Our fifth and final step is to use the algorithm with the highest accuracy to effectively and accurately predict the test dataset provided.
In [21]:
library(caret) #For training datasets and applying machine learning algorithms
library(ggplot2) #For awesome plotting
library(rpart)
library(rpart.plot)
library(rattle)
library(randomForest)
library(e1071)
library(dplyr)
set.seed(111)
In [22]:
# We will use url0 for the training dataset and url1 for the testing dataset
url0 <- "https://d396qusza40orc.cloudfront.net/predmachlearn/pml-training.csv"
url1 <- "https://d396qusza40orc.cloudfront.net/predmachlearn/pml-testing.csv"
# Download and read datasets
train <- read.csv(url(url0))
test <- read.csv(url(url1))
In [23]:
#Partition the training data into 60% training and 40% validation and check dimensions.
trainIndex <- createDataPartition(train$classe, p = .60, list = FALSE)
trainData <- train[ trainIndex, ]
validData <- train[-trainIndex, ]
In [24]:
dim(trainData)
In [25]:
dim(validData)
In [26]:
# Both return 160 variables, many of which are filled with NA records
# If over 90% of a variable is filled with NA then it is omitted from the training and test datasets
trainData <- trainData[, colMeans(is.na(trainData)) < 0.1]
validData <- validData[, colMeans(is.na(validData)) < 0.1]
dim(trainData)
dim(validData)
# We can remove the first five colums which are ID columns, as well as the timestamp as we do not need it in this analysis.
trainData <- trainData[, -(1:5)]
validData <- validData[, -(1:5)]
dim(trainData)
dim(validData)
# We can also remove all variables with nearly zero variance
near.zero.var <- nearZeroVar(trainData)
trainData <- trainData[, -near.zero.var]
validData <- validData[, -near.zero.var]
dim(trainData)
dim(validData)
We have now managed to reduce the number of variables from 160 to 54 and since both the validData and trainData have an equal number of variables, we can implement our prediction algorithms in an easier fashion.
In [27]:
mod.train.dt <- train(classe ~ ., method = "rpart", data = trainData)
mod.predict.dt <- predict(mod.train.dt, validData)
cm.dt <- confusionMatrix(mod.predict.dt, validData$classe)
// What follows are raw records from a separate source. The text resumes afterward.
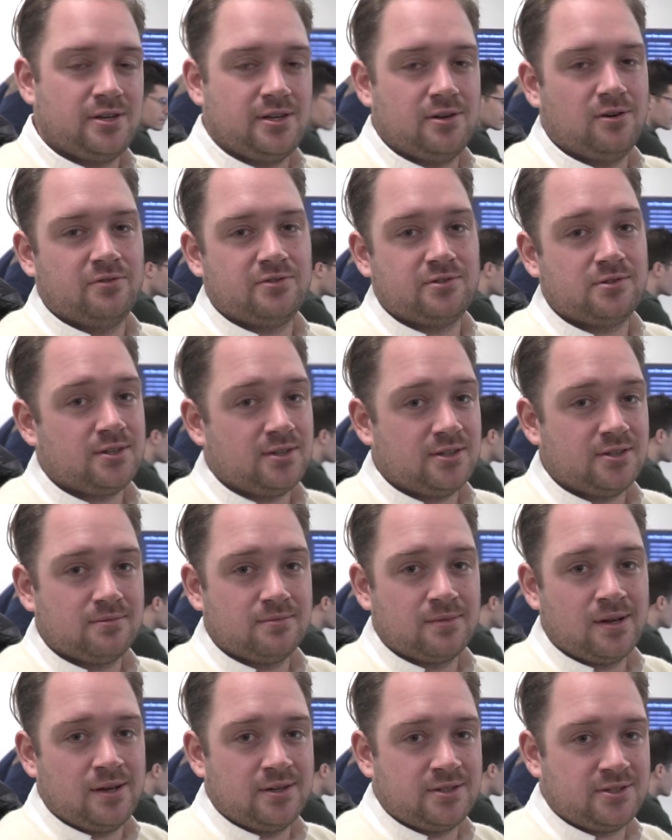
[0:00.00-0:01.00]
He obviously
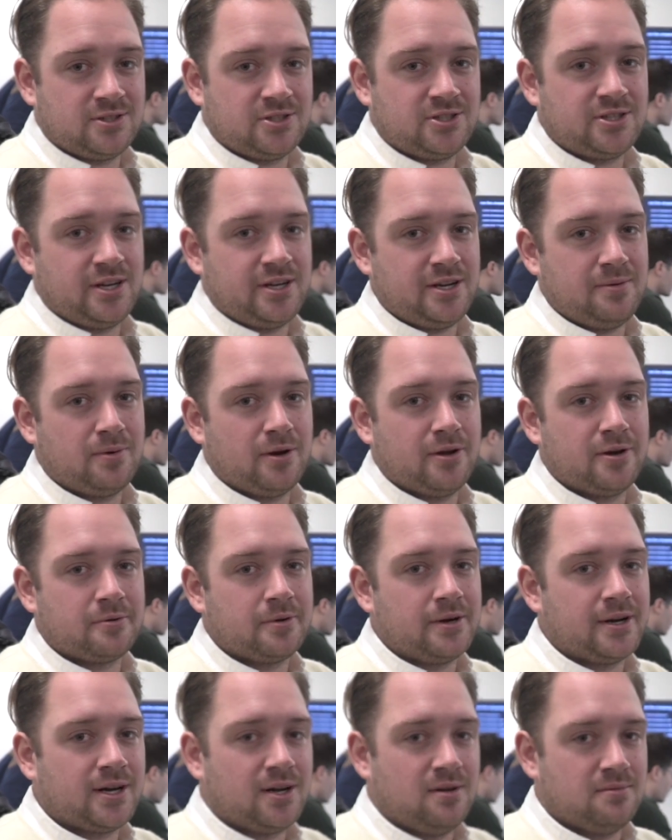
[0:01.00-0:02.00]
is a shady bloke
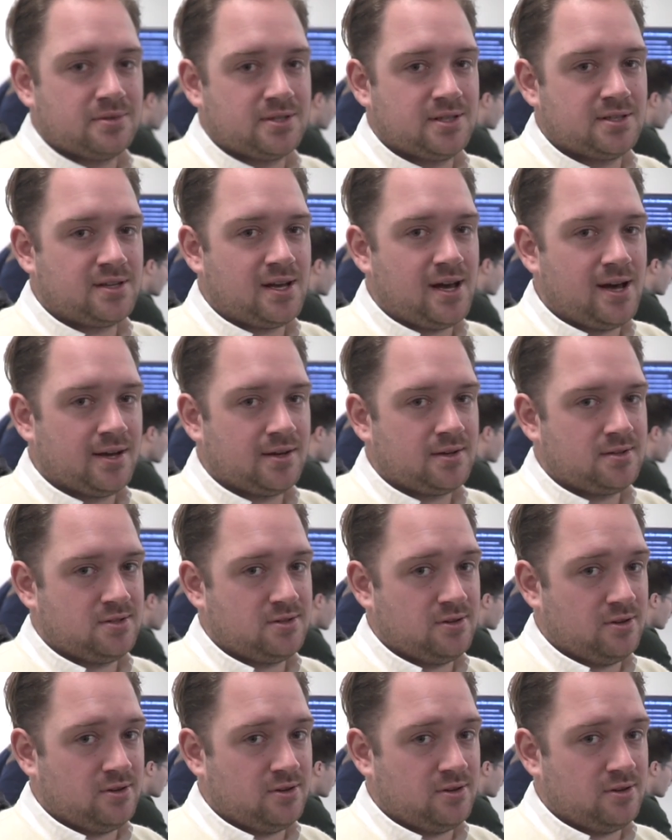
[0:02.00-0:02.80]
when it comes to tax,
print(mod.train.dt$finalModel)
In [28]:
fancyRpartPlot(mod.train.dt$finalModel,cex=.5,under.cex=1,shadow.offset=0)
In [29]:
mod.train.rf <- randomForest(classe ~ ., data = trainData, mtry = 3, ntree = 200, do.trace = 25, cv.fold = 10)
In [30]:
mod.predict.rf <- predict(mod.train.rf, validData)
cm.rf <- confusionMatrix(mod.predict.rf, validData$classe)
In [31]:
# Variable Importance According to Random Forest
imp.rf <- importance(mod.train.rf)
imp.rf.arranged <- arrange(as.data.frame(imp.rf), desc(MeanDecreaseGini))
head(imp.rf.arranged, 15)
In [32]:
varImpPlot(mod.train.rf, n.var = 15, sort = TRUE, main = "Variable Importance", lcolor = "blue", bg = "purple")
In [33]:
mod.train.svm <- svm(classe ~ ., data = trainData)
mod.predict.svm <- predict(mod.train.svm, validData)
cm.svm <- confusionMatrix(mod.predict.svm, validData$classe)
In [34]:
a.dt <- cm.dt$overall[1]
a.rf <- cm.rf$overall[1]
a.svm <- cm.svm$overall[1]
cm.dataframe <- data.frame(Algorithm = c("Decision Tree", "Random Forest", "Support Vector Machine"), Index = c("dt", "rf", "svm"), Accuracy = c(a.dt, a.rf, a.svm))
cm.dataframe <- arrange(cm.dataframe, desc(Accuracy))
cm.dataframe
We can clearly see that Random Forest has the highest accuracy at ~ 99.4%, followed by Support Vector Machine at ~ 94.6%. Decision Tree gave us the lowest accuracy at ~ 47.7%.
In [35]:
# In sample Error Rate
InSampError.rf <- (1 - 0.994)*100
InSampError.rf
We can see that the In Sample error is 0.6%
In [36]:
# Out of sample Error Rate
print(mod.train.rf)
We can see that the OOB (Out of Bag) or Out of Sample Error of Random Forest with 10-Fold Cross Validation is 0.53%, which is consistent with the confusion matrix.
However, it is worthy to note that Random Forest OOB estimation does not require Cross Validation to decrease bias.
The In Sample Error is actually higher than the OOB, which is definitely considered an anomaly. It might be due to variance in the estimation of the error rates or due to overfitting. Nonetheless our prediction in the next section proves our model highly accurate.
In [37]:
fp.rf <- predict(mod.train.rf, newdata=test)
fp.rf
Using Random Forest to predict our Testing Dataset is the best decision. And it accurately predicted all 20 cases.
In [ ]: